MODEL_NAME = "lenet5"

############################

NUM_EPOCHES = 40
NUM_CLASS = 100
EPOCH_THRES=5
BATCH_SIZE=256

DATA_NAME="cifar"


DATA_DIR = f'./data/{DATA_NAME}-{NUM_CLASS}'


############################

# thresholds = [[0.1], [0.2],[0.3], [0.4], [0.5], [0.6], [0.7],[0.8], [0.9]]
# to_keep = [[False, True]]*len(thresholds)


# thresholds = [[0.1, 0.9], [0.2, 0.8], [0.3, 0.7]]
# to_keep = [[False, True, True] , [False, True, True], [False, True, True]]

# thresholds = [[0.1, 0.3, 0.7], [0.15, 0.5, 0.85]]
# to_keep = [[False, True, True, False], [False, True, True, False]]

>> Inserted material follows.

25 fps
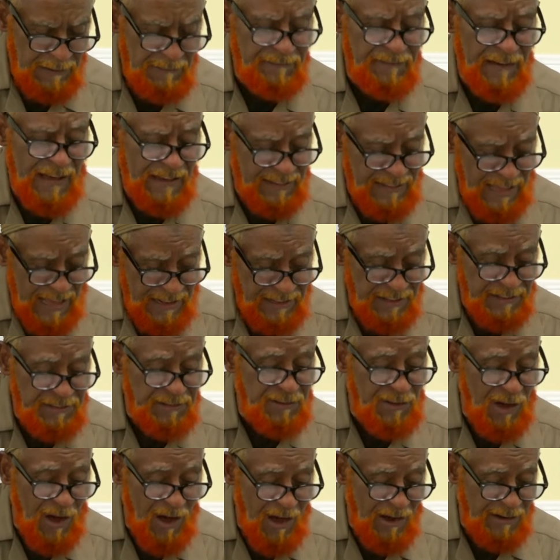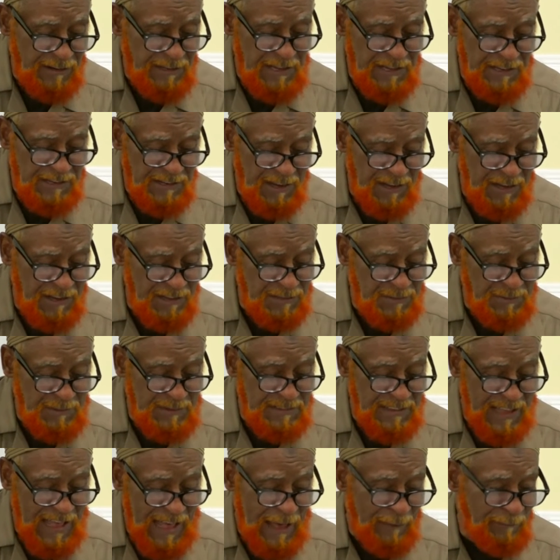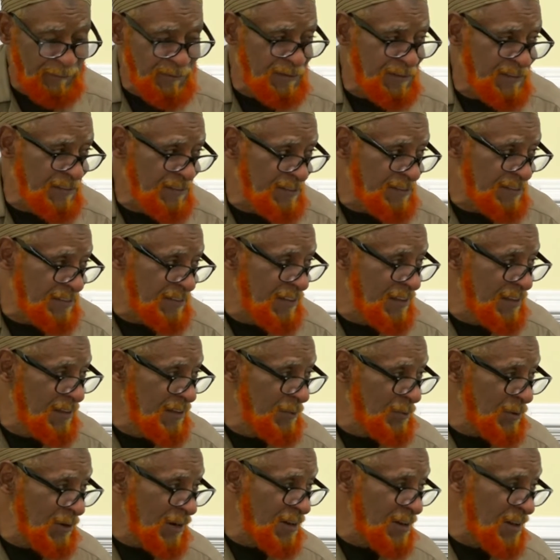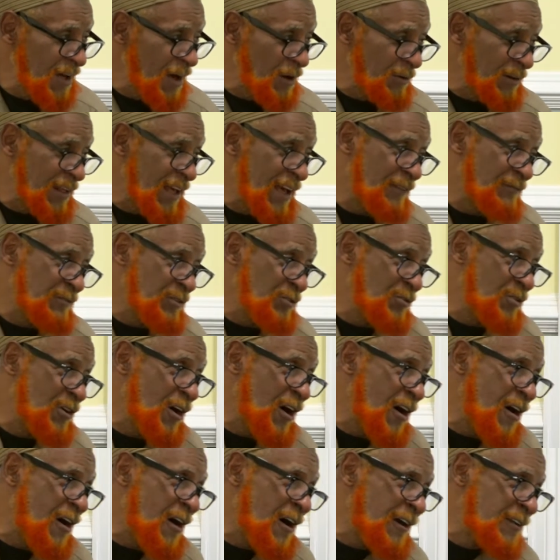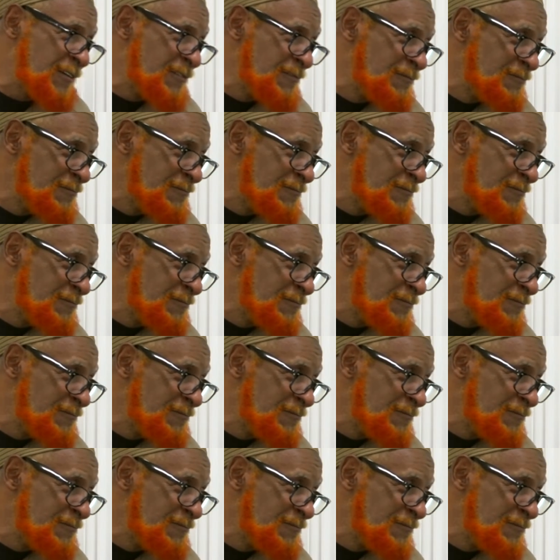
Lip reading: In fact, that is guarding the husband's absence. What Allah would have you guard.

thresholds = [[0.1], [0.2], [0.2, 0.8], [0.15, 0.5, 0.85], [0.1, 0.4, 0.7]]
to_keep = [[False, True], [False, True], [False, True, True], [False, True, True, False], [False, True, True, False]]


In [None]:
print( f'\n\nRUNNING NOTEBOOK MODEL : {isTest}{MODEL_NAME}, DATA: {DATA_NAME}-{NUM_CLASS}' )

In [None]:
 # HF model
# HF_API_TOKEN = os.getenv("HF_API_TOKEN")


if isGPU:
    os.environ["CUDA_DEVICE_ORDER"]="PCI_BUS_ID" ## to avoid Context Switching 
    os.environ["HF_HOME"]= "/data2/meithnav/.hfcache/"
    os.environ["CUDA_VISIBLE_DEVICES"]=str(GPU_INDEX) # not changing GPU. Only 
    os.environ["WANDB_DISABLED"] = "true"
    # os.environ["CUDA_VISIBLE_DEVICES"]=str(GPU_INDEX) # not changing GPU. Only 


import torch
import torch.nn as nn
import torch.optim as optim
import torchvision
import torchvision.transforms as transforms
from torch.utils.data import DataLoader, Subset
torch.manual_seed(42)


if isGPU:
    torch.cuda.set_device(0) ## setgpu
    print("\n\n--> CONNECTED TO GPU NO: ", torch.cuda.current_device())
    print("--> GPU_INDEX: ", GPU_INDEX)
        
    # GPU (MPS for Apple Silicon, CUDA for Nvidia GPUs, or CPU)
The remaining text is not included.